Duisburg.. So brav sie ausschauen, so herb haben sie das Publikum schon konfrontiert. Inzwischen aber holen Gilbert & George ihre künstlerischen Provokationen ganz einfach aus den blutigen Schlagzeilen der berüchtigten englischen Presse. Eine Ausstellung in Duisburgs Küppersmühle erzählt davon.

Wenn man diese beiden liebenswürdigen, distinguierten Herren in ihren maßgeschneiderten Tweed-Anzügen irgendwo zwischen oliv- und resedagrün sieht, traut man ihnen gar nicht zu, dass sie die Kunstwelt mal mit Großaufnahmen von Blut, Urin und Sperma geschockt haben oder mit ihrer eigenen Nacktheit.

Nun, jetzt stellen die beiden Konzeptkünstler, die einer Anekdote zufolge 1967 in London zusammenfanden, weil der Brite George als einziger weit und breit das grottenschlechte Englisch des gebürtigen Italieners Gilbert ertragen konnte, mit ihrer neuen Serie „London Pictures“ aus, wie andere mit dem Schock arbeiten.

Gewitter aus Schlagzeilen

70 dieser Bilder, die je nach Größe aus 4 bis 55 plakatgroßen Einzelbildern zusammengesetzt sind, stellt das Ehepaar ab dem kommenden Mittwoch im Duisburger Museum Küppersmühle aus.

Es ist ein Gewitter aus Schlagzeilen, das einem da entgegendonnert, lauter Plakate in strenger Schwarz-Weiß-Rot-Manier, wie man sie vom Boulevard kennt. Dahinter, als wären in diesen Plakaten Löcher oder Milchglasscheiben, sind stets die beiden Künstler zu erkennen, mit Gesichtsausdrücken, die zwischen Entsetzen, Empörung und Mitleid wechseln.
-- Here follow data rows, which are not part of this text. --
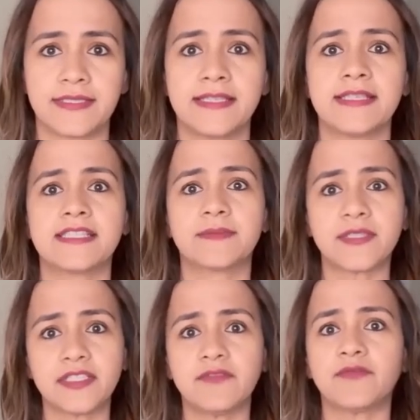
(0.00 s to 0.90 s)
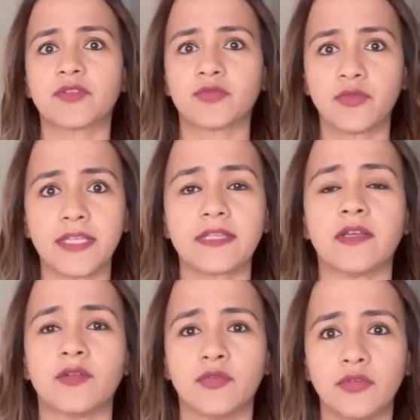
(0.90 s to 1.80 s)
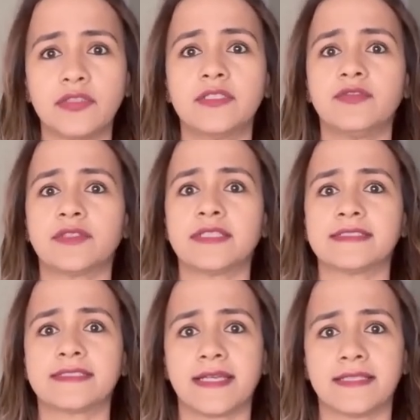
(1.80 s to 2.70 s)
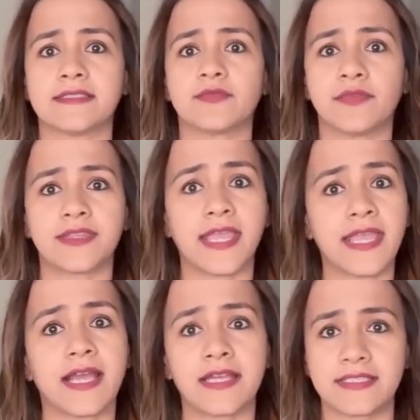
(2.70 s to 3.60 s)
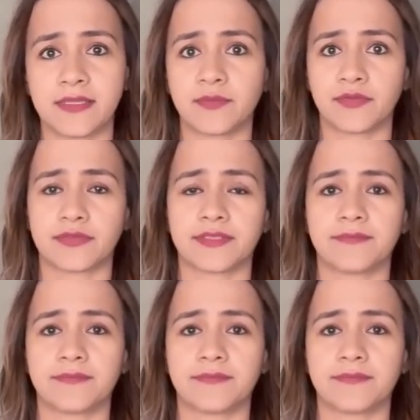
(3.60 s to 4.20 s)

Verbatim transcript: especially for quick, good-looking slides with AI support.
Darübergelegt sind simpelste Schlagzeilen – und es sind lauter echte Überschriften, mit denen die Londoner „Tabloids“ für ihre verderbliche Ware auf Kundenfang gehen, mit Plakaten und Ständern auf der Straße, von denen die beiden über sechs Jahre hinweg insgesamt 3712 Stück gesammelt haben, „mitgenommen oder geklaut“, wie sie unbefangen erzählen.
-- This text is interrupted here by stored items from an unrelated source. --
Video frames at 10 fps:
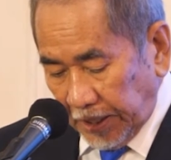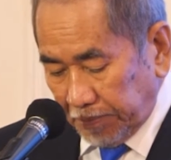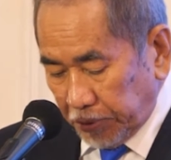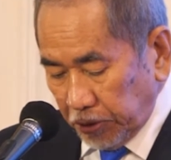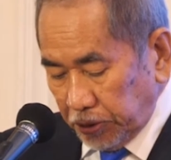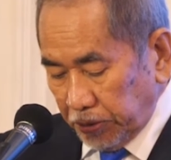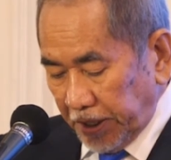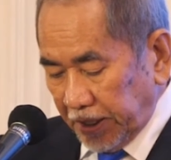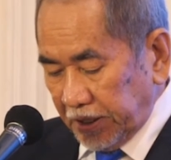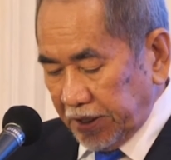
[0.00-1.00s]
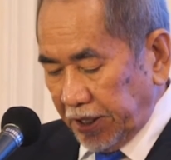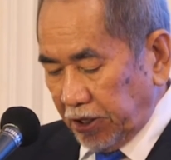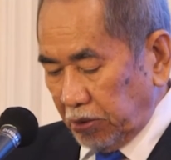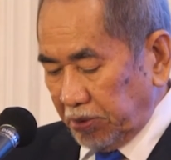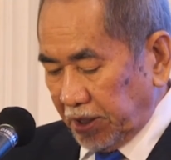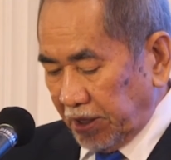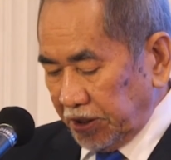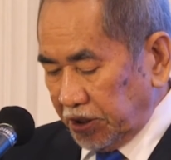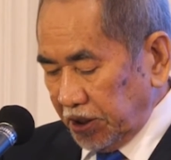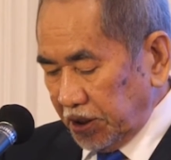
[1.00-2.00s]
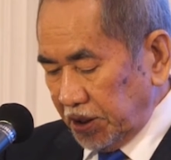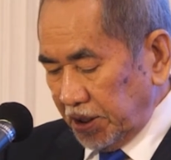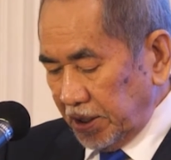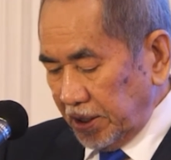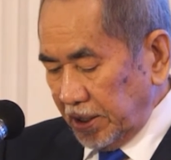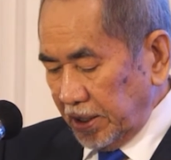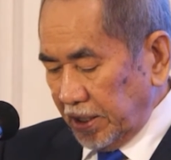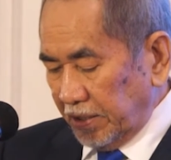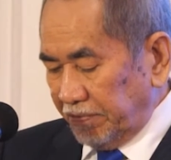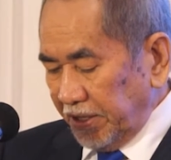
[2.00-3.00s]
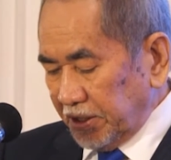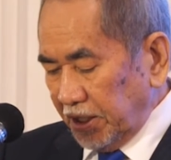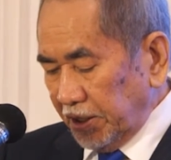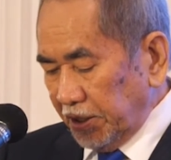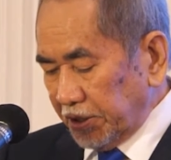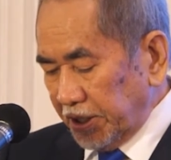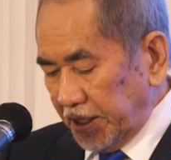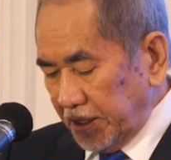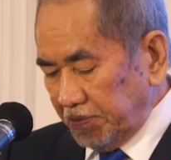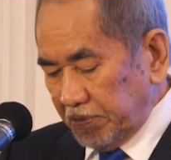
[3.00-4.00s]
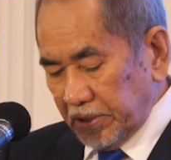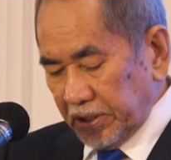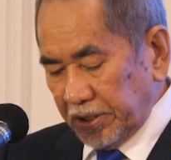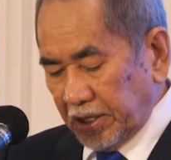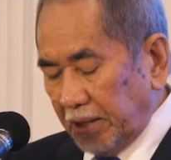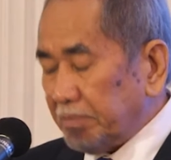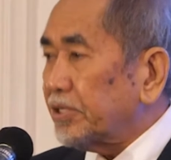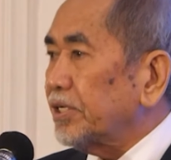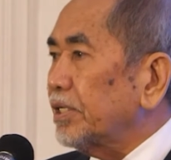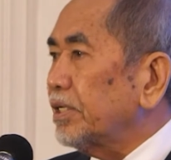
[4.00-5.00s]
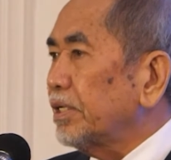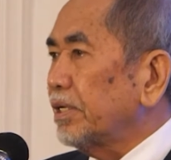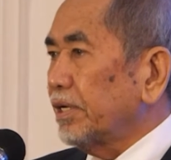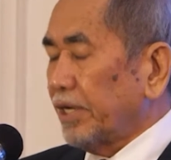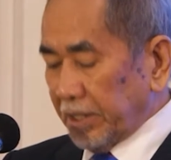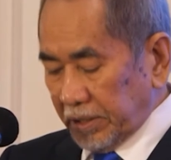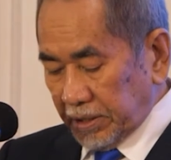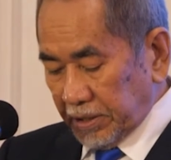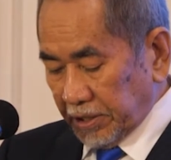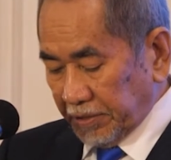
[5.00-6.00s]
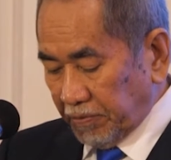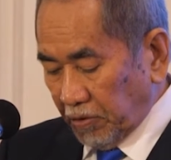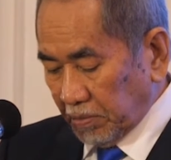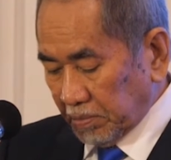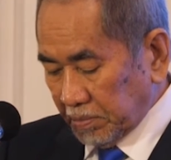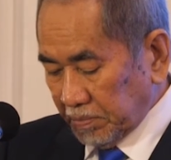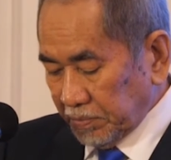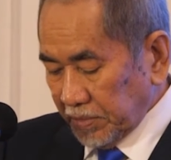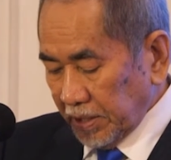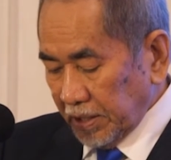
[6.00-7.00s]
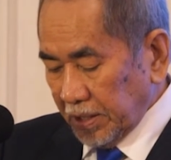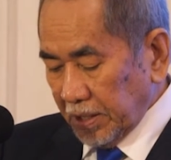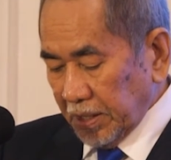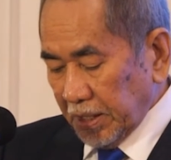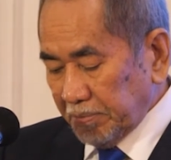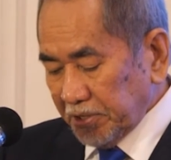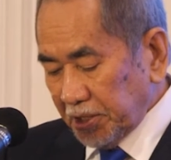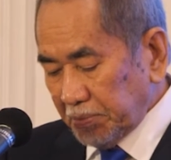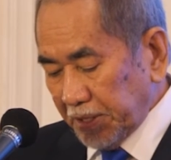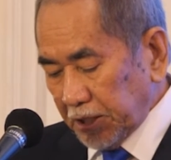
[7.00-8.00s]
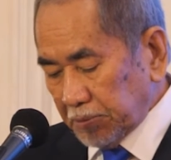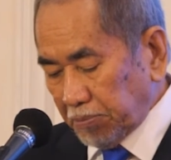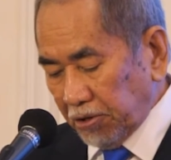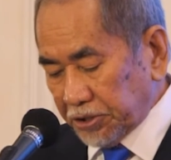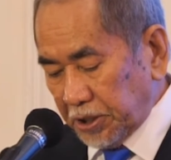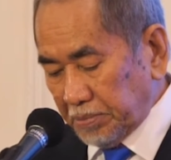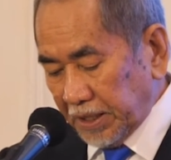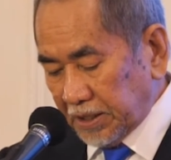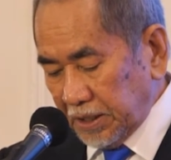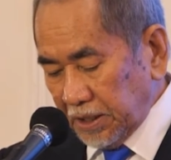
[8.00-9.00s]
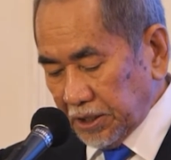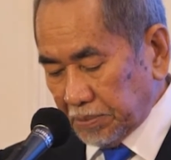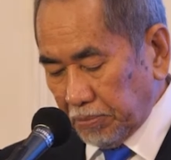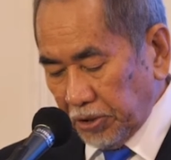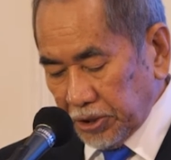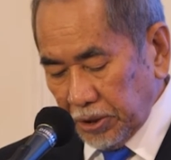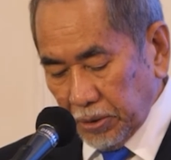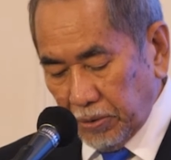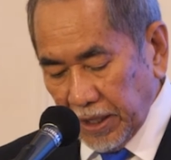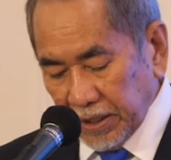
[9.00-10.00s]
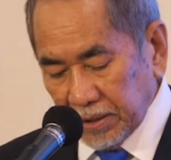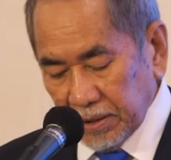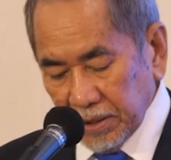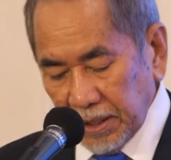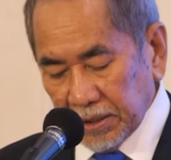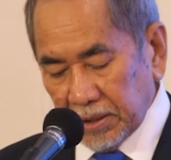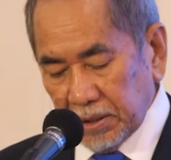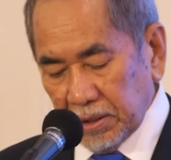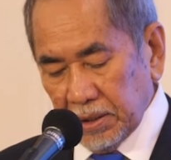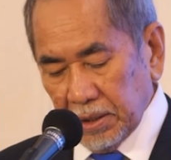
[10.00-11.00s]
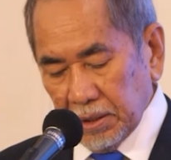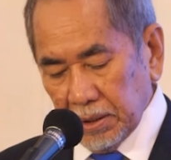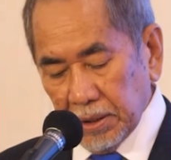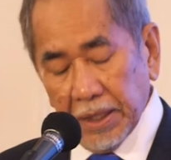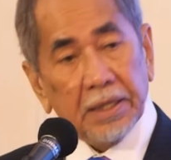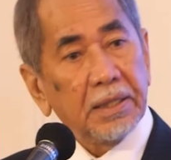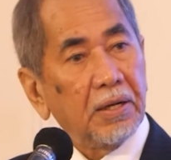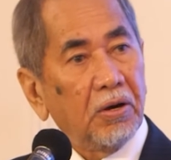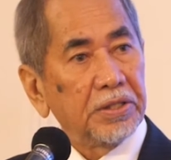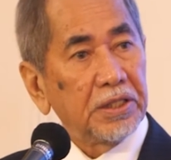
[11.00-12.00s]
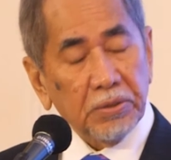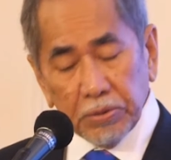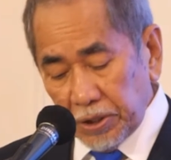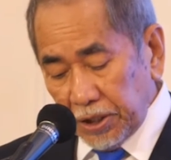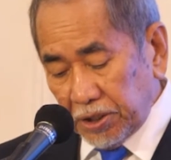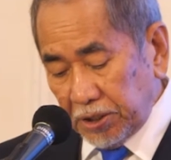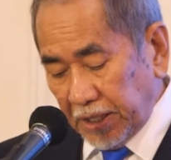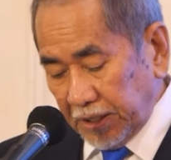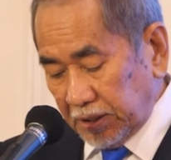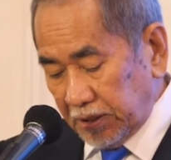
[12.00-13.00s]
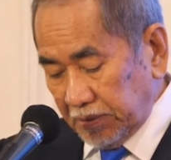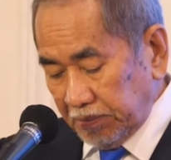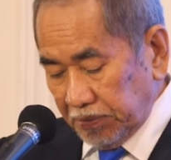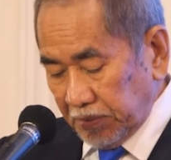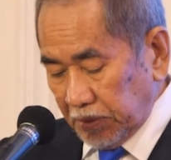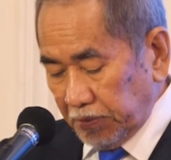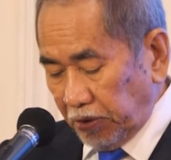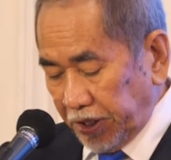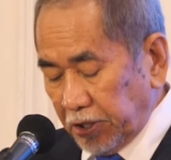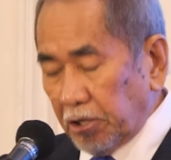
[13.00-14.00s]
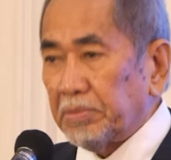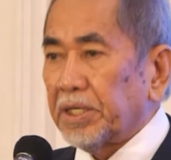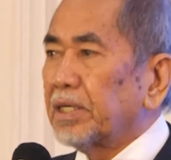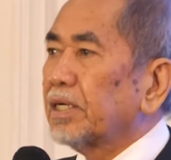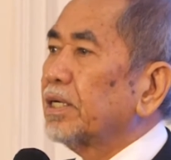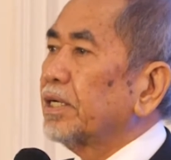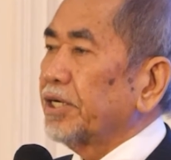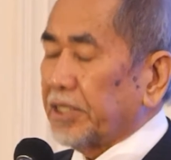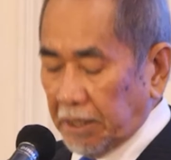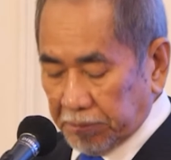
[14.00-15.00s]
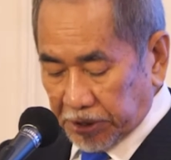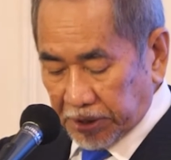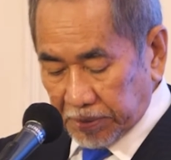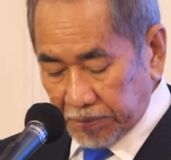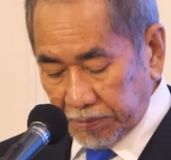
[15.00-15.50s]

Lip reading: approach to tackle the economic crisis, defecting relief, recovery, and reform. Evidence-based policy making is important to guide us in order to strategize for economic recovery.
Sie waren zunächst einmal nur fasziniert von der Reaktion der Passanten auf diese Plakate, die im Deutschen in hübscher Verkehrung der Tatsachen „Händler-“ oder „Zeitungsschürzen“ heißen. Es sind ja in Wahrheit Schaufenster, und die Menschen „sind angezogen und abgestoßen davon zugleich“, sagt George Passmore.

Spielarten des Schreckens

Er und Gilbert haben die Schlagzeilen zunächst einmal nach Kernwörtern wie „Leben“, „Messer“, „Mädchen“ oder „Drogen“ sortiert. Verschiedene Schlagzeilen mit demselben Kernwort ergeben nun in ihren Fotomontagen ein Bild, und man erkennt mit wenigen Blicken die geringe Variationsbreite der Schlagzeilen, manchmal geht es um ein Baby, das schon vier Tage lang vermisst wird, manchmal ist ein Lehrer von seinem schizophrenen Sohn umgebracht worden oder die Hälfte der Schüler hasst das Schulessen. Aber meist jagt die Polizei irgendwelche Vergewaltiger oder es werden Morde der unterschiedlichsten Spielarten entdeckt, die in der Zusammenballung wiederum eine ganz eigene Ödnis entwickeln.

Bitte keine Botschaft

Gilbert & George bannen in diesen Bildern ein Stück Realität und menschliche Anteilnahme daran, aber auch die serielle, industrielle Ausbeutung eben dieser Wirklichkeit Londons. „Die Leute glauben“, berichtet Gilbert von Ausstellungen der Bilder, „solche Plakate gebe es nur in London. Aber das ist Quatsch. Ich habe neulich noch so eines in Berlin gesehen. Es ist wie mit den Bäumen an der Straße. Wenn man die Leute fragt, die täglich daran entlang gehen, dann sagen sie ja oft: ,Da stehen keine Bäume. Mein’ ich jedenfalls.’“

Sie wollten, sagen die Künstler, keine Botschaft verbreiten – aber das die Besucher, wenn sie aus dem Museum herausgehen, „ein winziges bisschen verändert sind.“ Das wird sich angesichts der Massivität ihrer Mittel kaum vermeiden lassen. Zur Erholung empfiehlt sich aber auch ein Gang durch die ständige Sammlung in den oberen Etagen des Museums.